(4 min read) Several recent cases have shown that the Department of Health and Human Services’ Office of Inspector General (OIG) and the U.S. Department of Justice (DOJ) are still actively investigating ambulance service providers. One of these cases topped $10 million, making it one of the top five ambulance-related fraud recoveries in U.S. history, even though it did not occur in a U.S. state. In that case, two defendant owners of an ambulance service in Guam pleaded guilty to committing healthcare fraud. One will serve 71 and the other 63 months in prison.
Let’s look at the allegations and admissions.
The Ostrich Effect
According to the DOJ press release, the defendants admitted they were aware that their company was transporting patients who did not qualify for payment for ambulance transportation under applicable Medicare and TRICARE regulations and guidelines, with which they had failed to familiarize themselves. Unless you think more than five years in federal prison is a relaxing vacation, this disproves the old adage; ignorance is not bliss!
Action Is Not Optional
If ignorance is not bliss, then knowledge without action is flat-out painful. In this case, the defendants further admitted that they were aware of, but failed to address, concerns about their company’s Medicare billing practices which were raised by their employees.
Proper Care Saves Patients — Proper Documentation Saves Your Agency
The press release went on to state that the defendants admitted they were aware that many of their patients were not bed-confined and did not have acute medical conditions that would otherwise qualify them for billable ambulance transportation. And, as part of the scheme, the defendants directed their employees to remove from internal documents references to the patients’ ability to walk because they believed that Medicare and TRICARE would not provide reimbursement for those ambulatory patients.
3 Compliance Lessons for EMS Transport
- Know the rules. Transporting patients is one thing, billing federal health insurance programs for that service is another. You must be aware of what the rules require and act within the confines of those requirements. Consider training and certification for your staff; demonstrating that you care about doing things correctly can go a long way to show that you are trying to be compliant in the event that mistakes are made.

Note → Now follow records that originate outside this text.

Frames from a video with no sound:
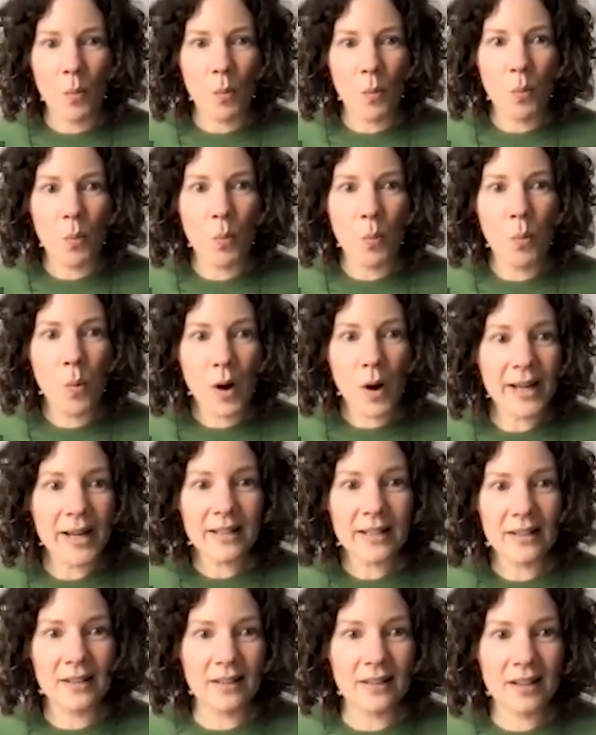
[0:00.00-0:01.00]
what
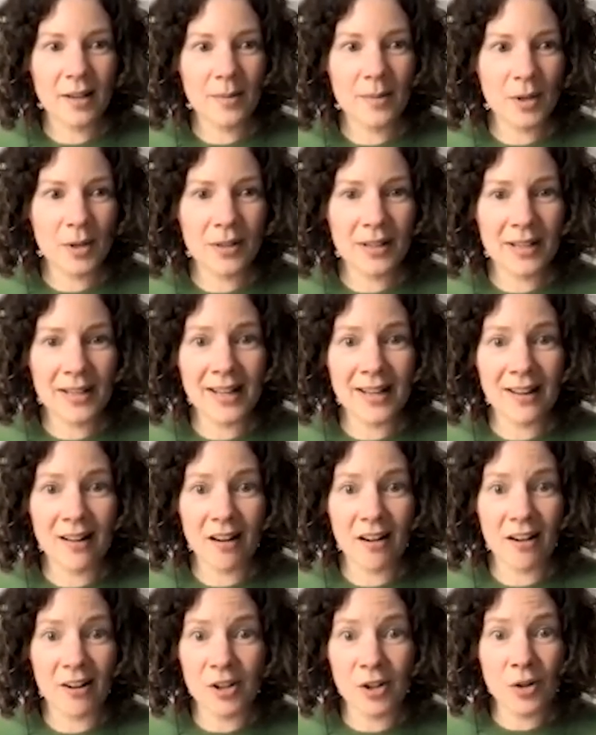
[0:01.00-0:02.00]
community
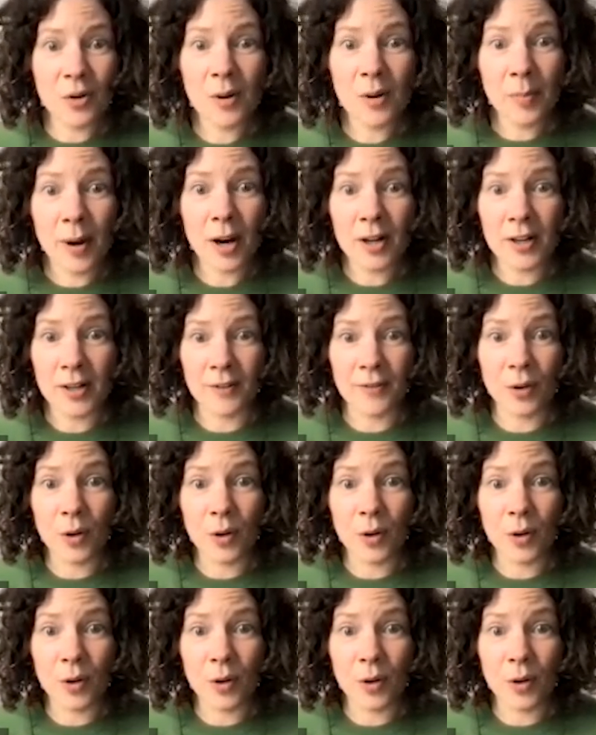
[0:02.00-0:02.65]
are you a part of,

- Act on what you know. Failing to respond to concerns, whether valid or not, makes it impossible for you to defend yourself later on. Whether those concerns come to your attention through a compliance hotline, an anonymous email reporting mechanism, or an informal remark from your staff, once you are on notice that there may be a problem, you have a duty to investigate that issue and respond appropriately. If you look into the issue and find that there is no problem, make sure you document what you found and how you came to that conclusion. On the other hand, if your investigation reveals that something was not done properly, then follow that up with a refund of any over-payment that it created.

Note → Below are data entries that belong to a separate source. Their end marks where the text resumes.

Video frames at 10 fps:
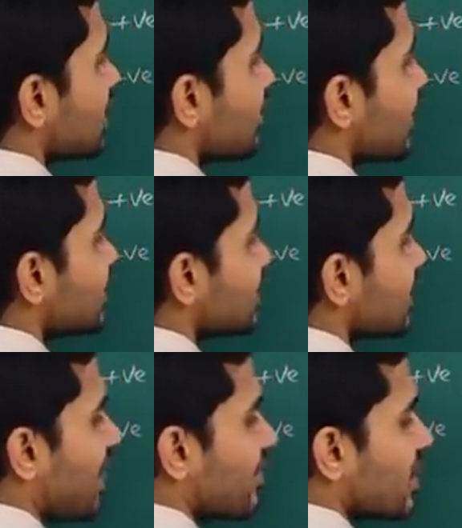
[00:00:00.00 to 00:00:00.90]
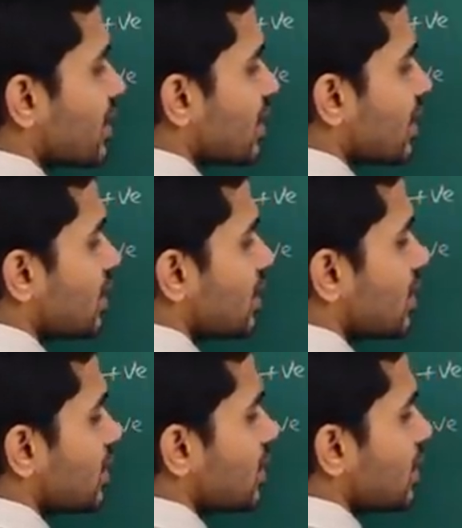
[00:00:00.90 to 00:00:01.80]
the devices having
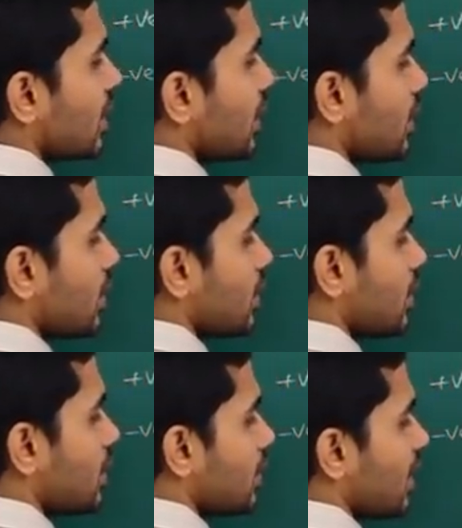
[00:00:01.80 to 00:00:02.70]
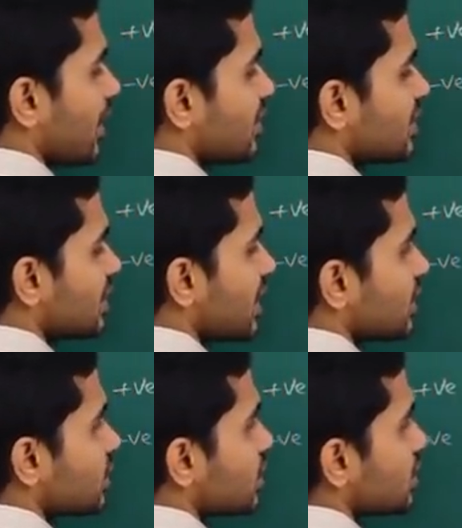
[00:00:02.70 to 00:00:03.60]
uh, diverging
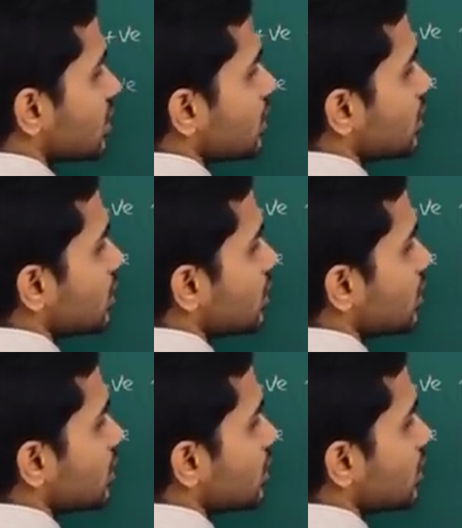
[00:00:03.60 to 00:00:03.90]
nature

- Documentation is critical. This includes documentation of your policies, training materials, compliance efforts, and of course, your patient care reports (PCR). Here, I think it is also important to point out that neither “bed-confinement” nor “acute” medical conditions are a requirement for non-emergency ambulance transportation. Perhaps if the defendants had learned lesson #1 about knowing the rules, they could have trained their crews on what proper documentation should include instead of focusing on bed-confinement. For example, did the patient have a condition that required monitoring or interventions? Was the patient a flight risk? Did the patient have conditions that could cause pain when sitting in a moving vehicle? If issues like these are documented honestly and accurately, they may provide a basis for billable claims, even if a patient does not meet all three criteria of being “bed-confined”. Regardless of the answers to these questions, advising crews to omit information that may be material to payment is never appropriate. Instead, a focus on patient care documentation that is “completely honest and honestly complete” should be encouraged. Again, consider third-party training and/or certification of clinical staff to show a good-faith effort at compliance.
Final Analysis
According to court documents, the defendants submitted claims to Medicare totaling approximately $32 million over a four-year period, resulting in payments of approximately $10.8 million which they have now been court-ordered to repay. That is almost 11 million reasons to make sure that you learn these three simple lessons from their mistakes.